• _WHAT YOU HAVE TO DO_
From the line containing "[00:18:23.67 to 00:18:23.84]" down to the last line of the material, output each line exactly as it appears, excluding pictures.

• _INFORMATION PROVIDED_
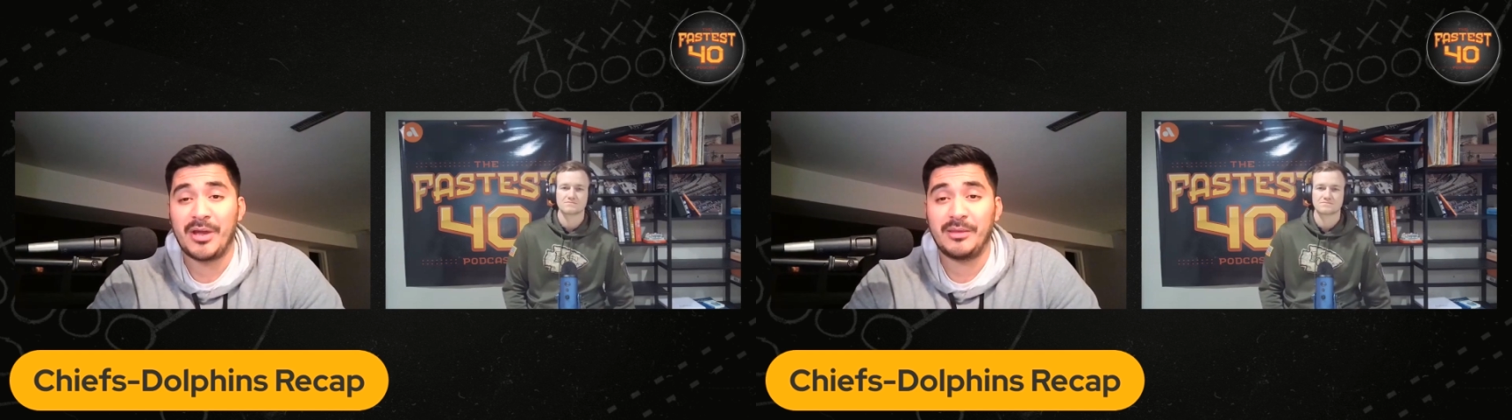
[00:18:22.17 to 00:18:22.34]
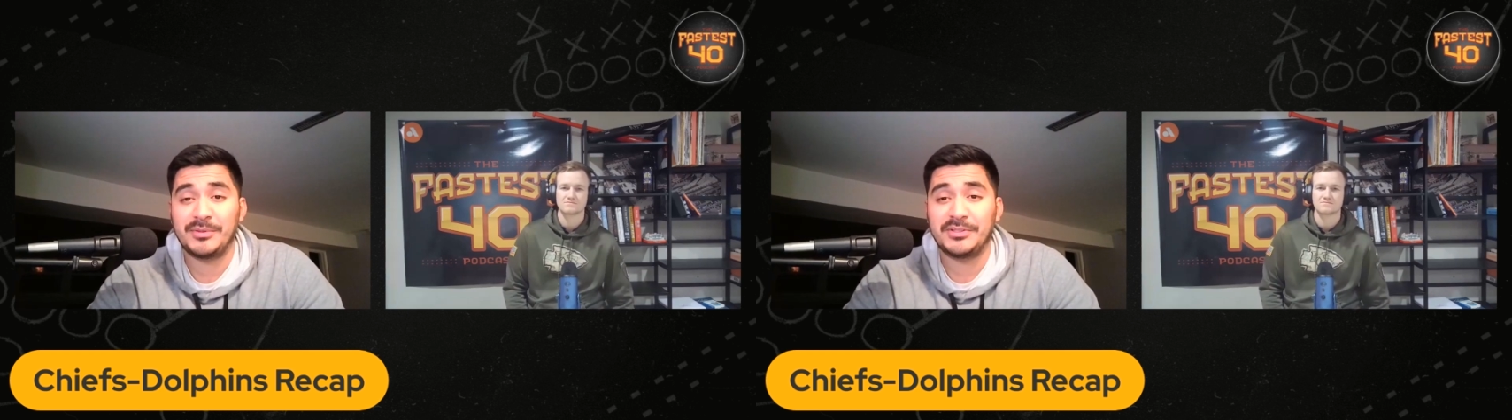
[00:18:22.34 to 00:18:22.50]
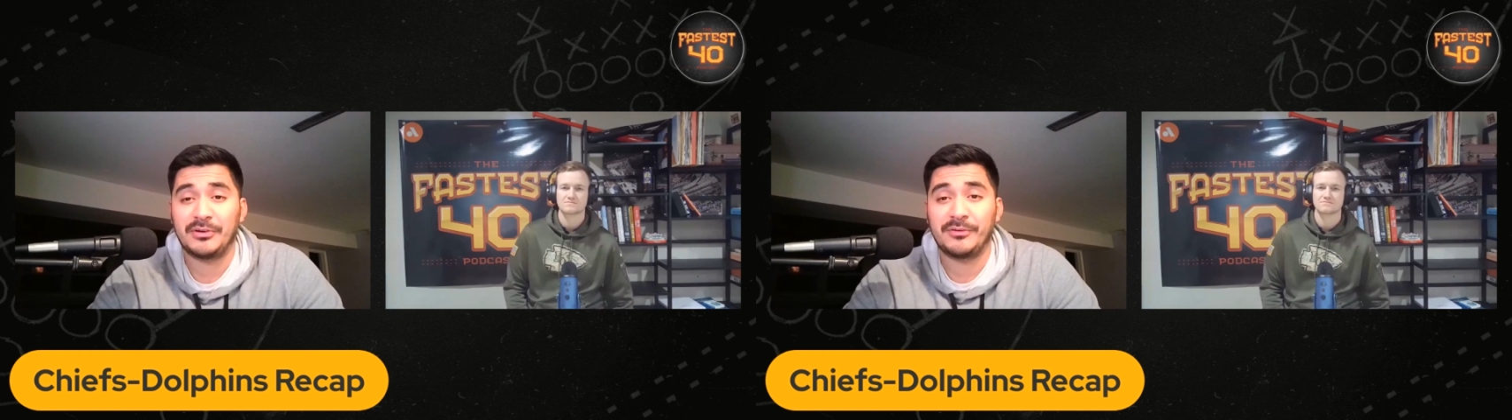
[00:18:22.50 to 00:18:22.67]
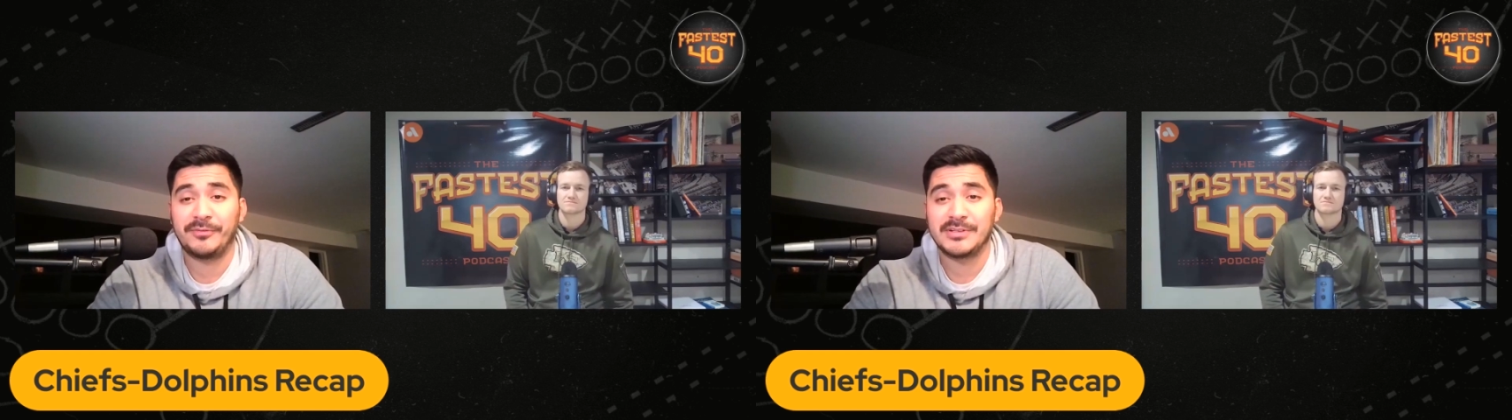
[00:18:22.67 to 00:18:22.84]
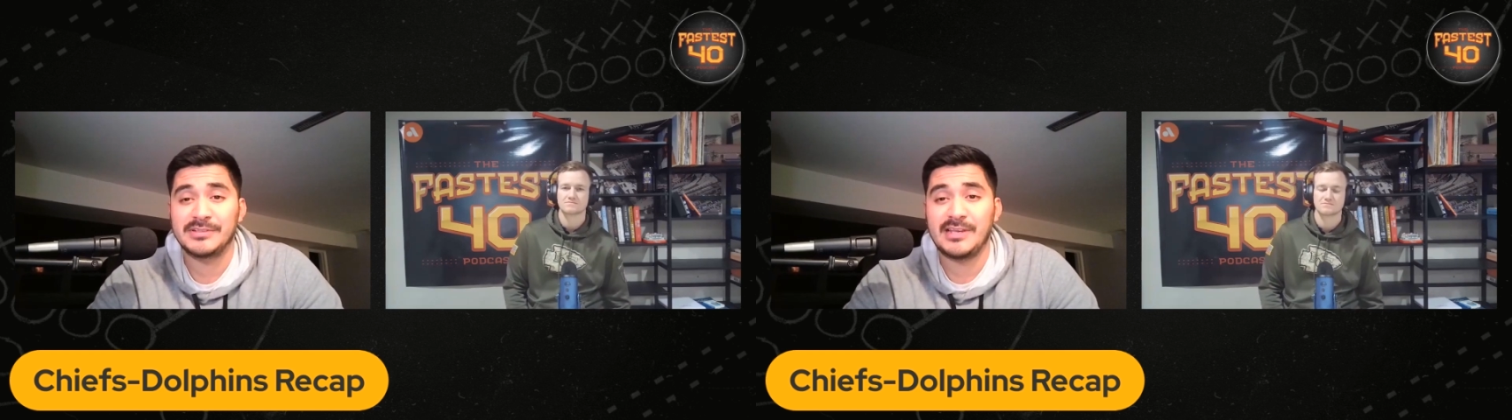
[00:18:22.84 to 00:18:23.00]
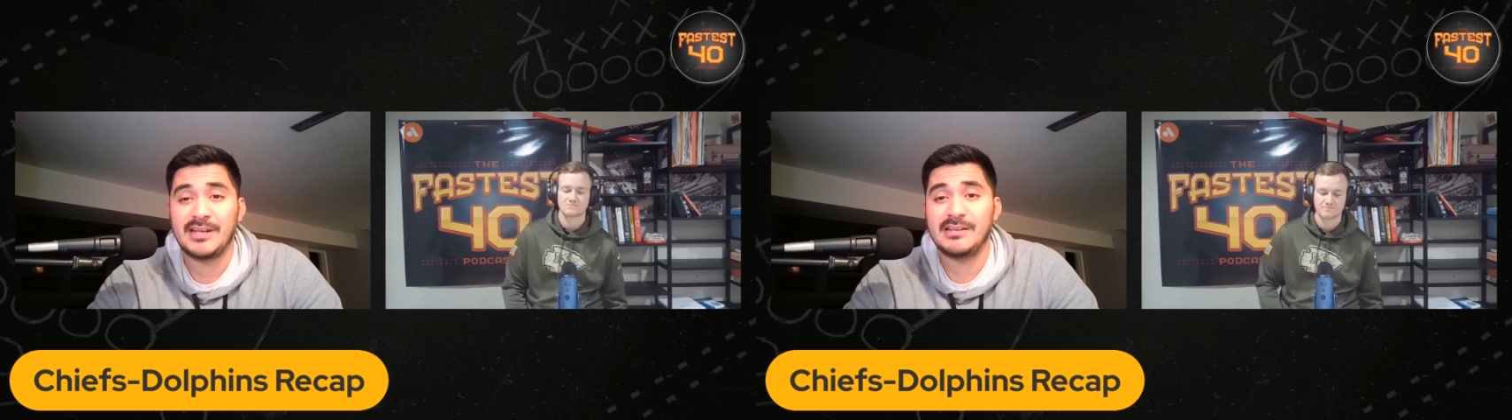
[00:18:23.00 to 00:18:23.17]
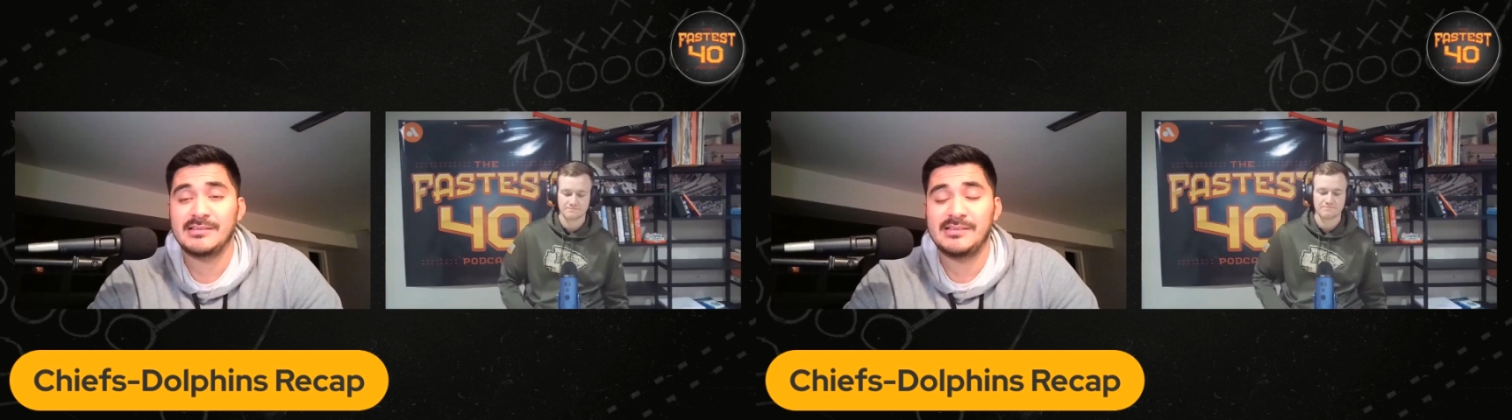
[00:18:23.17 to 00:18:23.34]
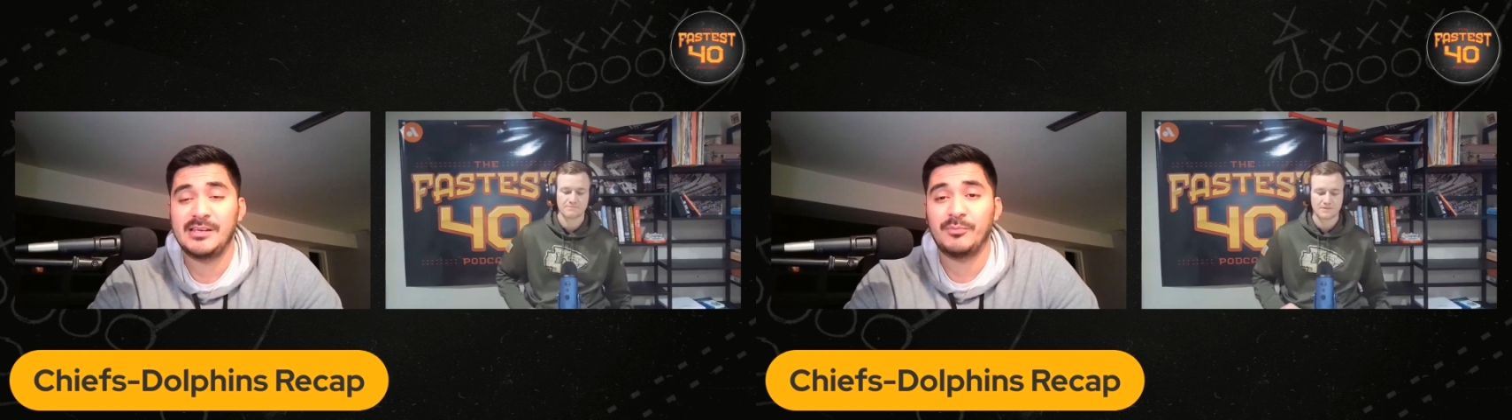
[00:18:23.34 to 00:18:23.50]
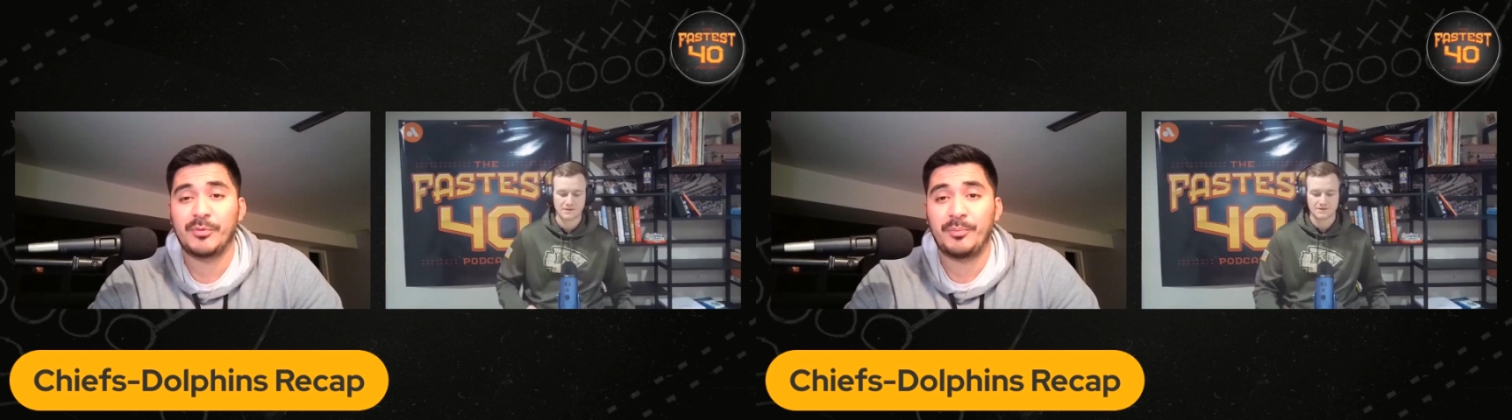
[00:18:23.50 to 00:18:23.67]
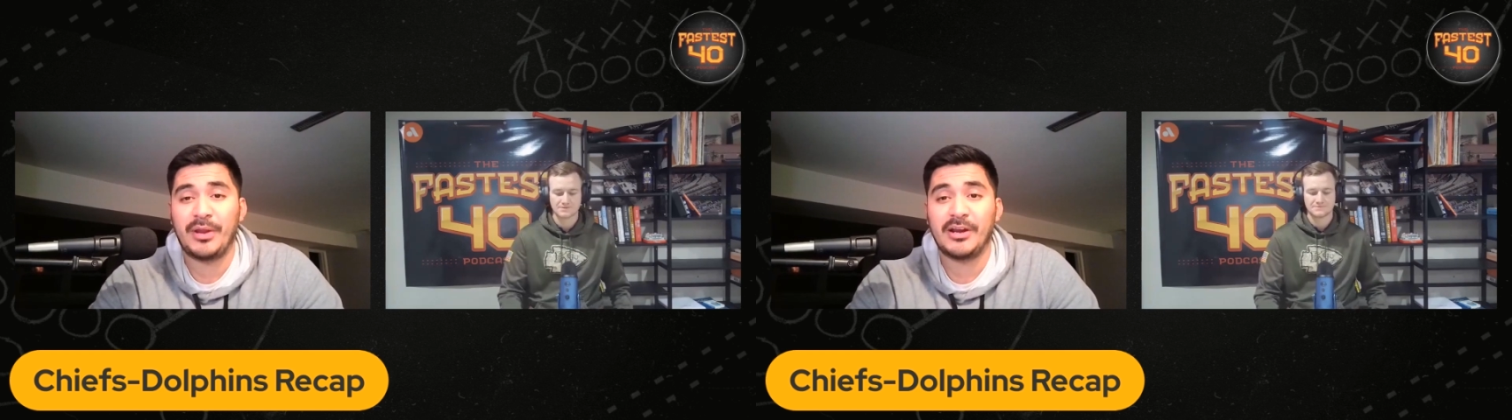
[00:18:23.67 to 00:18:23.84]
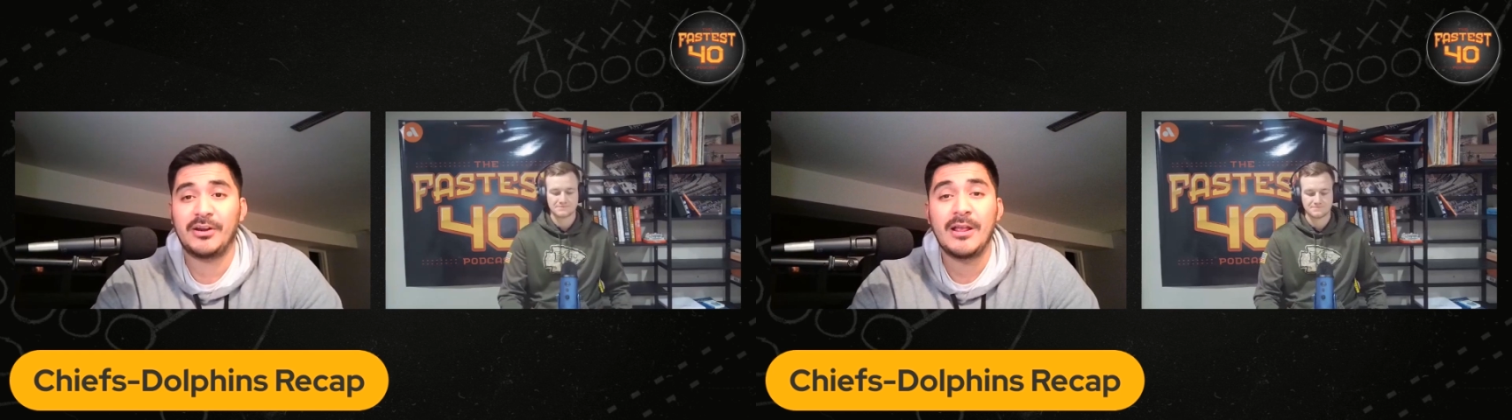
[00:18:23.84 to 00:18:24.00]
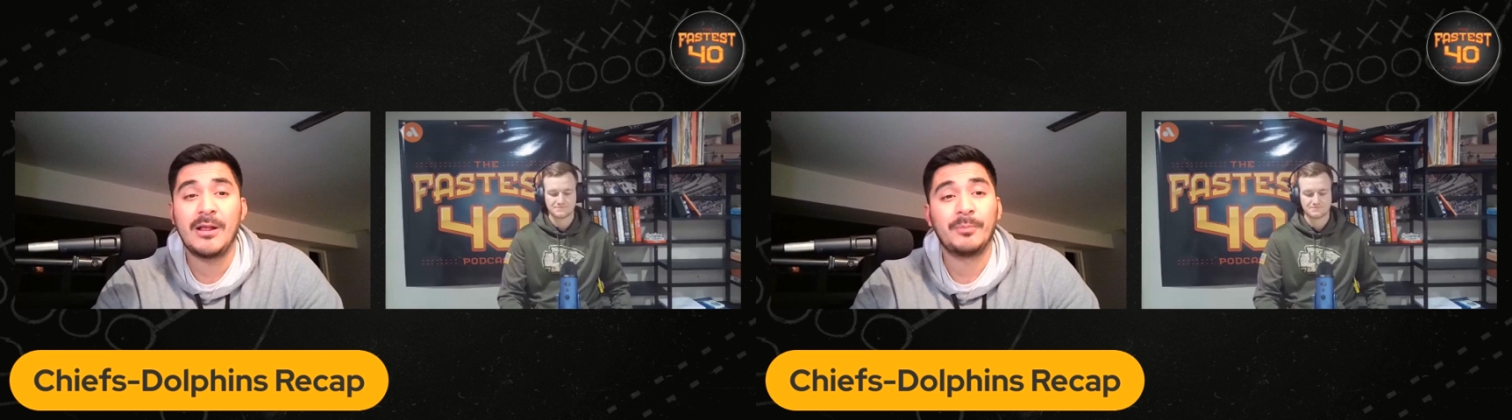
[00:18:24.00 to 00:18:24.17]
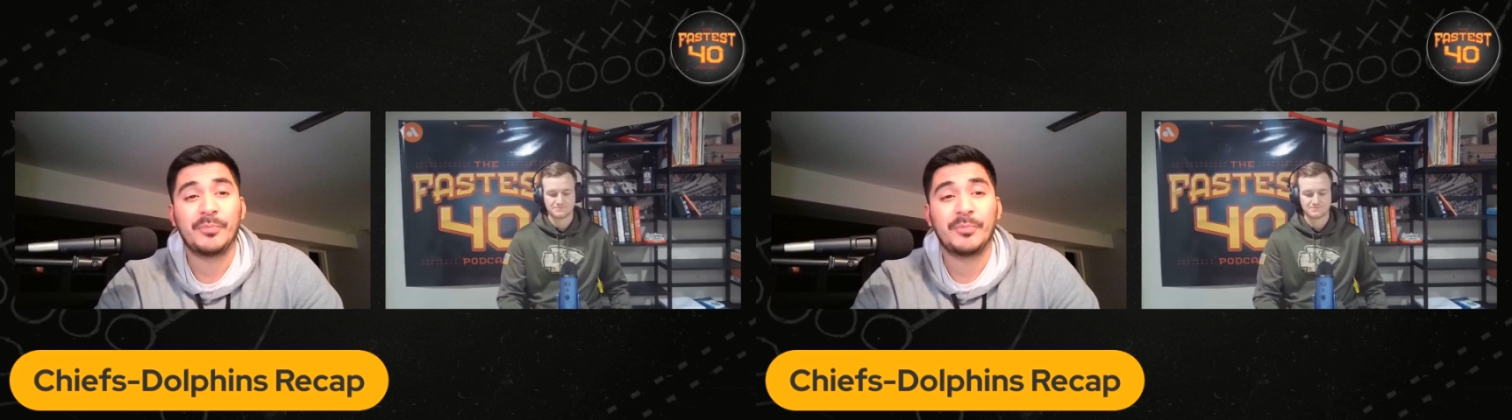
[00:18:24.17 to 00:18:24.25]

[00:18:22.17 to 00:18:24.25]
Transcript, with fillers: Miami Dolphins. They didn't seem prepared.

• _REPLY TO THE TASK_
[00:18:23.67 to 00:18:23.84]
[00:18:23.84 to 00:18:24.00]
[00:18:24.00 to 00:18:24.17]
[00:18:24.17 to 00:18:24.25]

[00:18:22.17 to 00:18:24.25]
Transcript, with fillers: Miami Dolphins. They didn't seem prepared.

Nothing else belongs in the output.